» Your task:
Write out, word for word, every line in the data below from the one containing "The speaker talks in Bengali." to the one containing "Verbatim transcript: যারা সকালবেলা হাঁটেন না", both of them included.

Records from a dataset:
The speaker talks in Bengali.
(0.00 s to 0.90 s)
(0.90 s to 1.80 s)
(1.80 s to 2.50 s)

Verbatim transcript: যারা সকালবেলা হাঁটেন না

---

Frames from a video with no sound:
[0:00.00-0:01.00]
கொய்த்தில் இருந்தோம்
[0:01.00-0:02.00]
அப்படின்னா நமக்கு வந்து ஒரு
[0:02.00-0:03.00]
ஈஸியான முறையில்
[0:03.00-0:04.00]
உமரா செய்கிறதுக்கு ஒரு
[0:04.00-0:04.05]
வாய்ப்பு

--

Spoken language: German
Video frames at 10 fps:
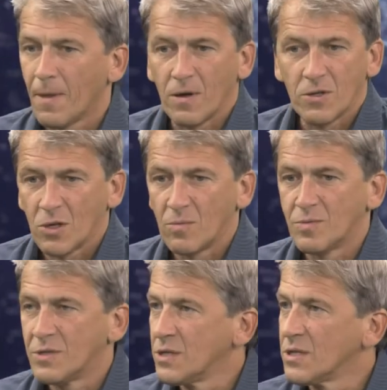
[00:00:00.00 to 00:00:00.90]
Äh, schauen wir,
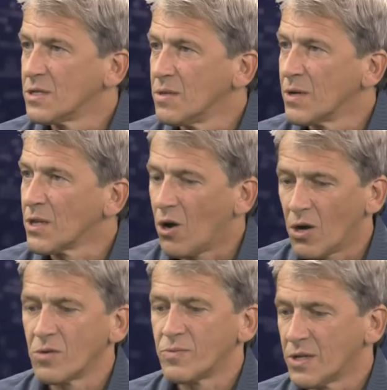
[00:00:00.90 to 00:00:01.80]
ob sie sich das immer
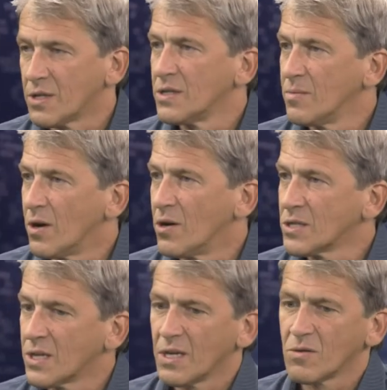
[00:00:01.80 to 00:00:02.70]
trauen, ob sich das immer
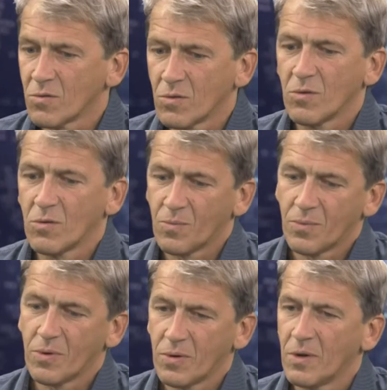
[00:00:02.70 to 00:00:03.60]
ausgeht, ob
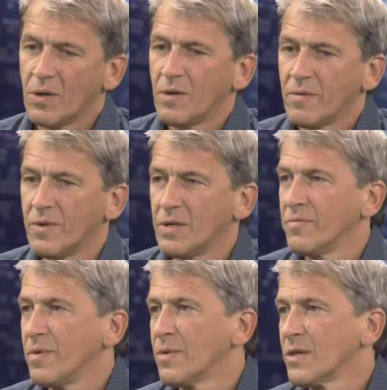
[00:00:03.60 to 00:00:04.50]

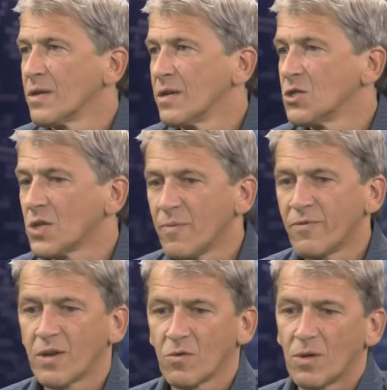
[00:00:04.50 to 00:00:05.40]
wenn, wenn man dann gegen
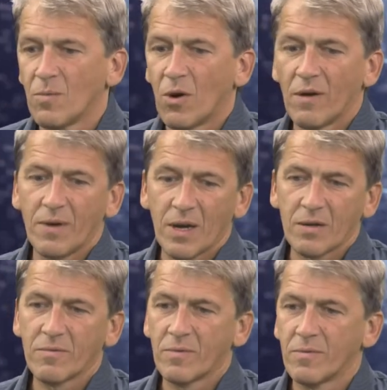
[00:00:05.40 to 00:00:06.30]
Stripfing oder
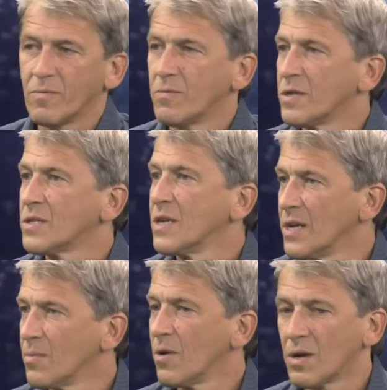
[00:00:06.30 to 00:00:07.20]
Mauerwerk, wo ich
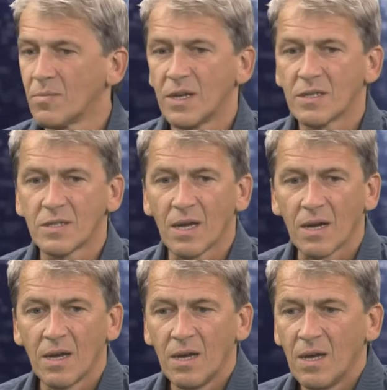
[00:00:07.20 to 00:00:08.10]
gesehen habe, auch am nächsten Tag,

» Completed exercise:
The speaker talks in Bengali.
(0.00 s to 0.90 s)
(0.90 s to 1.80 s)
(1.80 s to 2.50 s)

Verbatim transcript: যারা সকালবেলা হাঁটেন না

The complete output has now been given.